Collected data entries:
-=-=-
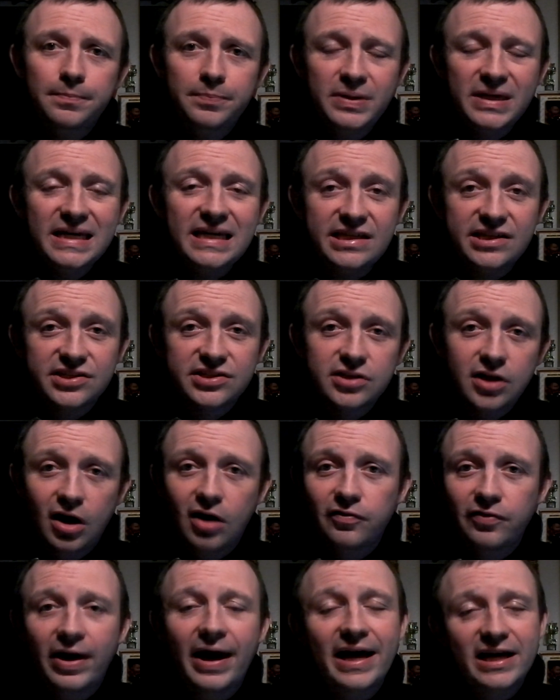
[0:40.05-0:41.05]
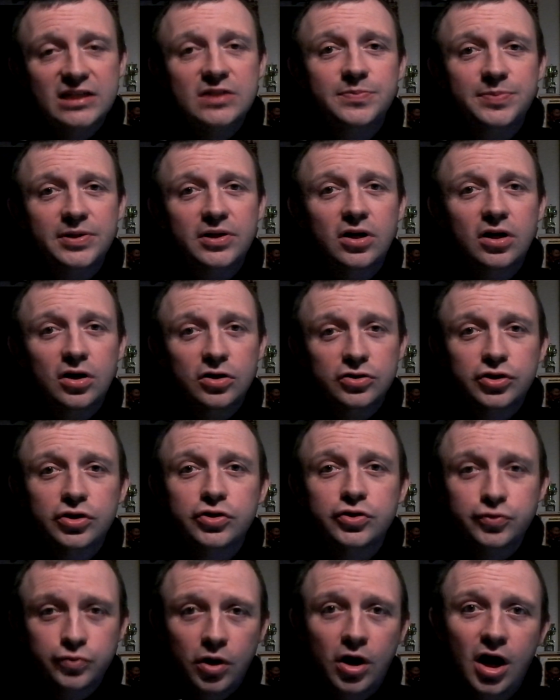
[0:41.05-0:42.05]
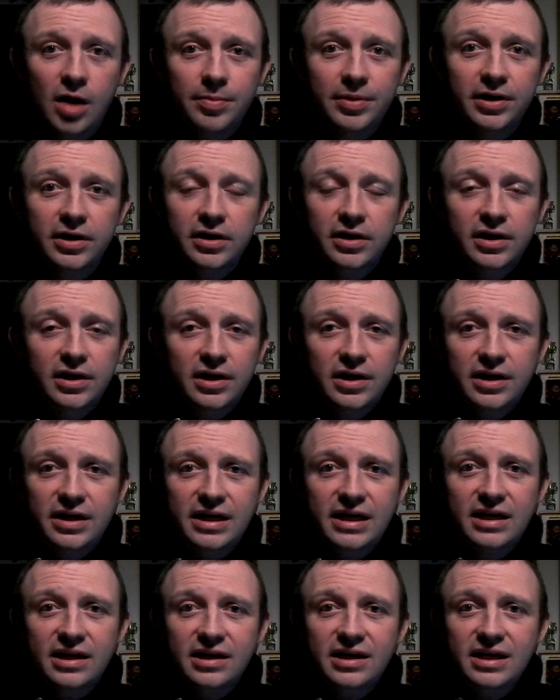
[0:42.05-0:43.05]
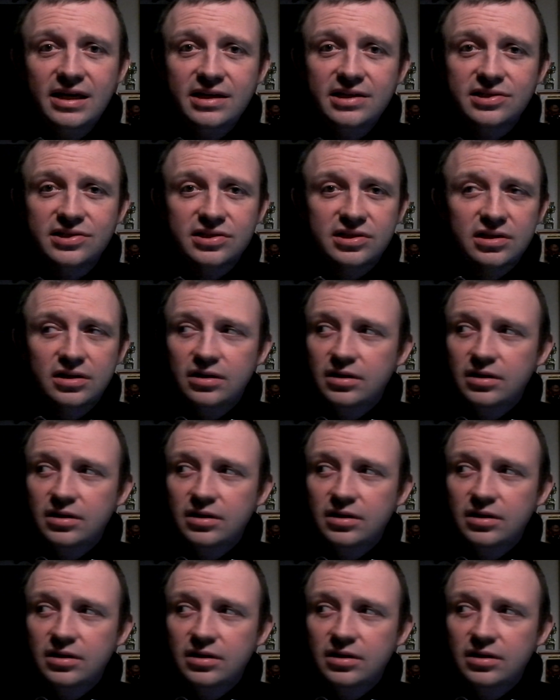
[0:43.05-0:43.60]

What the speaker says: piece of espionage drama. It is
-=-=-
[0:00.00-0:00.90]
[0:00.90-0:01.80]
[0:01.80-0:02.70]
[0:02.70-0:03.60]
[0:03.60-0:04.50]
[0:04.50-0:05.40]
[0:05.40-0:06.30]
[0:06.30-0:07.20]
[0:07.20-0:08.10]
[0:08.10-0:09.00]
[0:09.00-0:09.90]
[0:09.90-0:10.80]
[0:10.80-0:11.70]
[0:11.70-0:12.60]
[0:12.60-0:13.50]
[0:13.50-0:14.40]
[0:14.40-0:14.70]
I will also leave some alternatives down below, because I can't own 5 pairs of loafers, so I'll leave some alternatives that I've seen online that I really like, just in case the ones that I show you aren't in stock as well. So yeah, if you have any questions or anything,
-=-=-
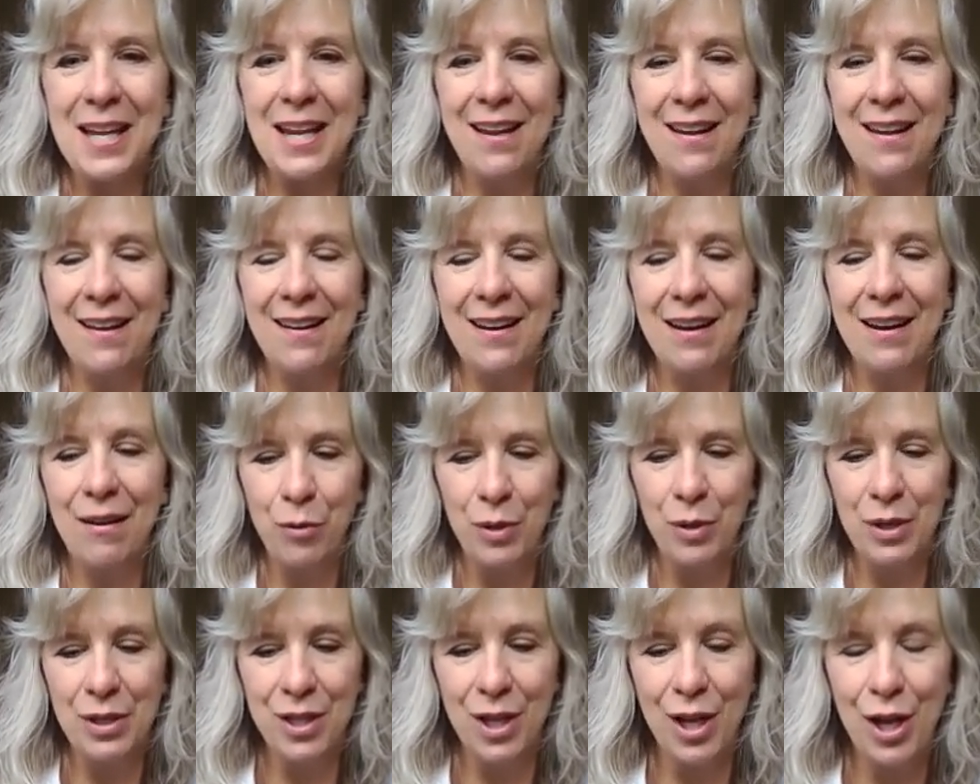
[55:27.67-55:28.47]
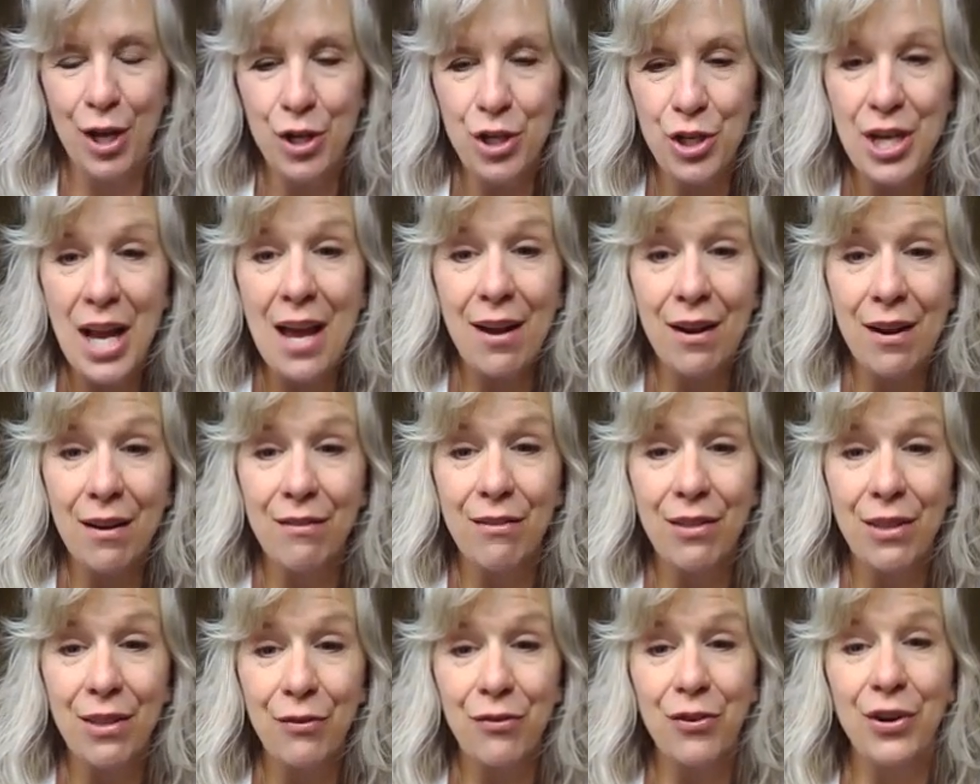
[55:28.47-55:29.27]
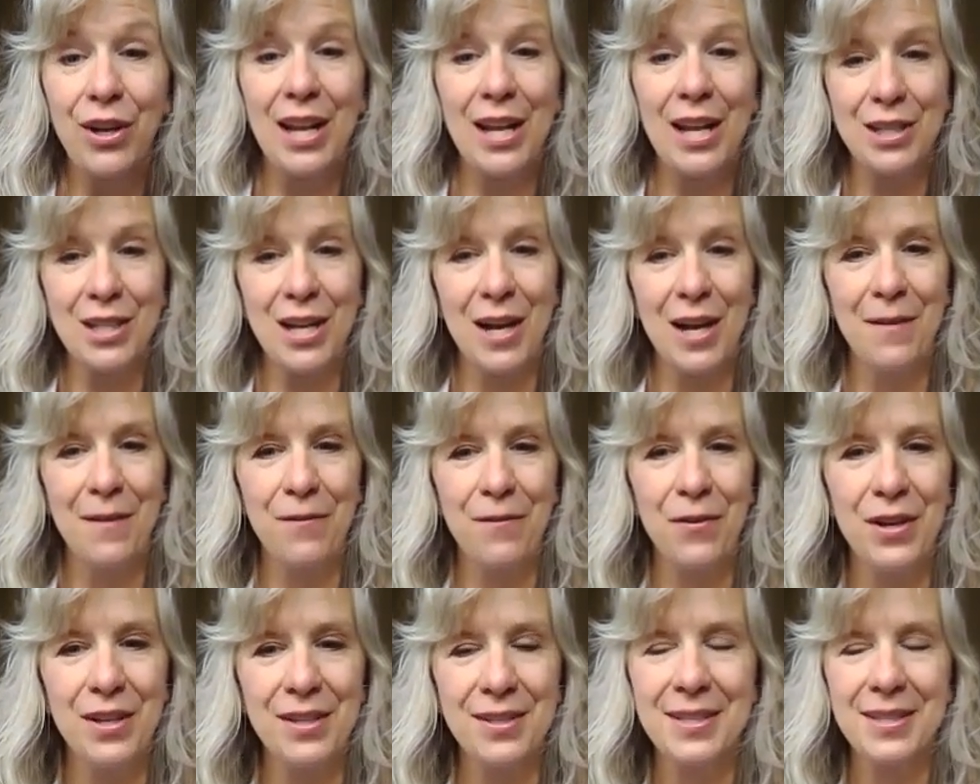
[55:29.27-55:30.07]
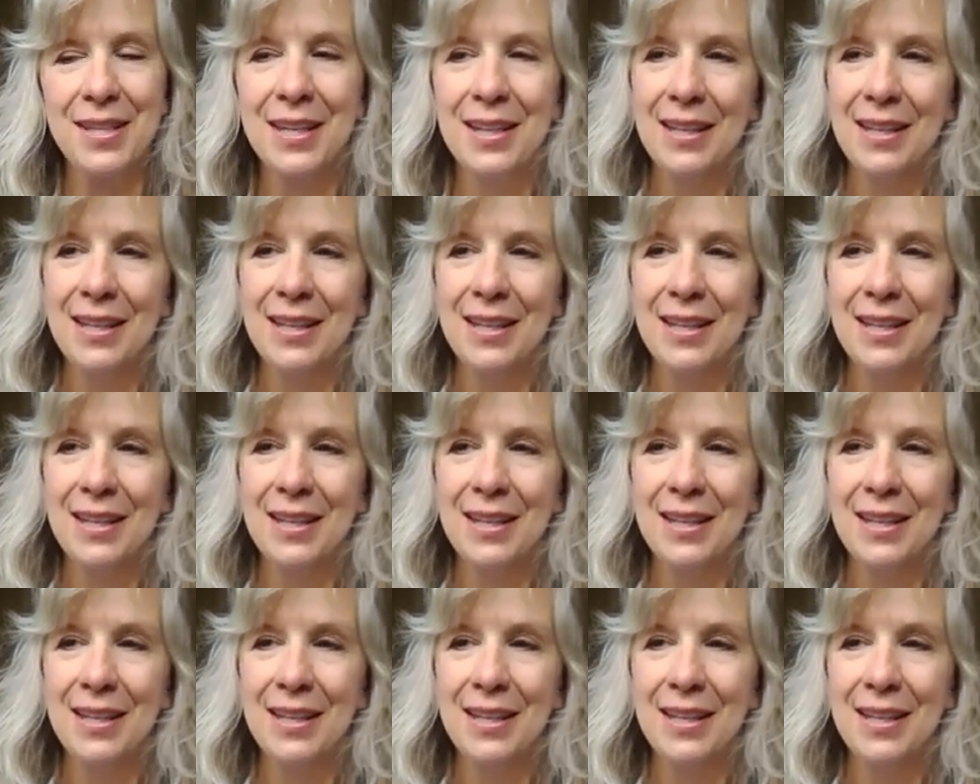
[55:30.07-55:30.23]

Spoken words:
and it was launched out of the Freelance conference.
-=-=-
__To do__: Work from the entries above. Set down exactly and only the lines from the line with "[0:40.05-0:41.05]" to the line with "What the speaker", both included, and leave the pictures out.

__Answer below__:
[0:40.05-0:41.05]
[0:41.05-0:42.05]
[0:42.05-0:43.05]
[0:43.05-0:43.60]

What the speaker says: piece of espionage drama. It is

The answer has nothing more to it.